Chi sono le vittime del caporalato? Indistintamente italiani e stranieri

Nel rapporto si può leggere che "lo sfruttamento in agricoltura viaggia di pari passo con il fenomeno della tratta degli esseri umani". Lo studio rivela che esistono circa 80 distretti agricoli, distribuiti indistintamente dal nord al sud del paese, nei quali è possibile registrare grave sfruttamento e caporalato, seppur con diversi livelli di intensità. Contrariamente a quanto si è creduto a lungo ad essere vittime del caporalato (e delle sue diverse forme) sono indistintamente italiani e stranieri: il fenomeno, inoltre, non fa che adattarsi alle mutazioni del mercato del lavoro, sempre più precario, anche se le modalità di sfruttamento rimangono sempre le stesse.
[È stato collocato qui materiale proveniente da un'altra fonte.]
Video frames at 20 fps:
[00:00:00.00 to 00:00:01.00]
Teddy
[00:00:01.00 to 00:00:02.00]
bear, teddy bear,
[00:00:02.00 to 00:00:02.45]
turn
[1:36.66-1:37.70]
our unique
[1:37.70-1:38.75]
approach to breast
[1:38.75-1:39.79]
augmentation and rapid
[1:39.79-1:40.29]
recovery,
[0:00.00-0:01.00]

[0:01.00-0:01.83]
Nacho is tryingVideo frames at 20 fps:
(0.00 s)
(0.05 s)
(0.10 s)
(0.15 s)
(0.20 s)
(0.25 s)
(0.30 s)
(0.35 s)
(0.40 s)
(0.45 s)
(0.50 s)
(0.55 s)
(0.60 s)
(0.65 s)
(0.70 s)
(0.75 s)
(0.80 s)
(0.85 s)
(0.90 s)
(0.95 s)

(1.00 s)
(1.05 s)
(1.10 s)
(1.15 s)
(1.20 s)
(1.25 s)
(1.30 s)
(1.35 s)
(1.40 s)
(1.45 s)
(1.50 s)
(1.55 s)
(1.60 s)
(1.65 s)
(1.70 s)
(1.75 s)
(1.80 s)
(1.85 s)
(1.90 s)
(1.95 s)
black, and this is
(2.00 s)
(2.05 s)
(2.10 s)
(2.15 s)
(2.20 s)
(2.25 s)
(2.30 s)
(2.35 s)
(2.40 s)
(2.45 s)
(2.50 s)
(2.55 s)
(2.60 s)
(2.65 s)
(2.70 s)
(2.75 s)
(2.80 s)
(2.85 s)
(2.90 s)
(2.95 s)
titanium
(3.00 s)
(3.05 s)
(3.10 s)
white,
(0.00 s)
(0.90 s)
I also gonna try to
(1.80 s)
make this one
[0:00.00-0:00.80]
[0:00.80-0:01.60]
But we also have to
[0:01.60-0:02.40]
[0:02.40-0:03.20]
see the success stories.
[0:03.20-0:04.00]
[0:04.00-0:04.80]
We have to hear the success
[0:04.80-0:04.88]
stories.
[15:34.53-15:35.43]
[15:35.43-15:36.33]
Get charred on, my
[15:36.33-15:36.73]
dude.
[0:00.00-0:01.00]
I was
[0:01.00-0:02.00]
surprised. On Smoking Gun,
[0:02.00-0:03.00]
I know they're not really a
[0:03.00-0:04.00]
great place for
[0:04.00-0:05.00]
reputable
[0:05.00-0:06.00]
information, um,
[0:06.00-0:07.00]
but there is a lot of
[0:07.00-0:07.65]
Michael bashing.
Il principale è la mancata applicazione dei contratti nazionali, con un salario variabile tra i 22 e i 30 euro al giorno, ovvero il 50% più basso di quanto previsto dalla legge. E ancora lavoro a cottimo (esplicitamente escluso dalle norme di settore), fino ad alcune pratiche criminali quali la violenza, il ricatto, la sottrazione dei documenti, l’imposizione di un alloggio e forniture di beni di prima necessità. Il quadro che ne emerge è di "forte vulnerabilità dei soggetti che andrebbe contrastato con maggiore incisività".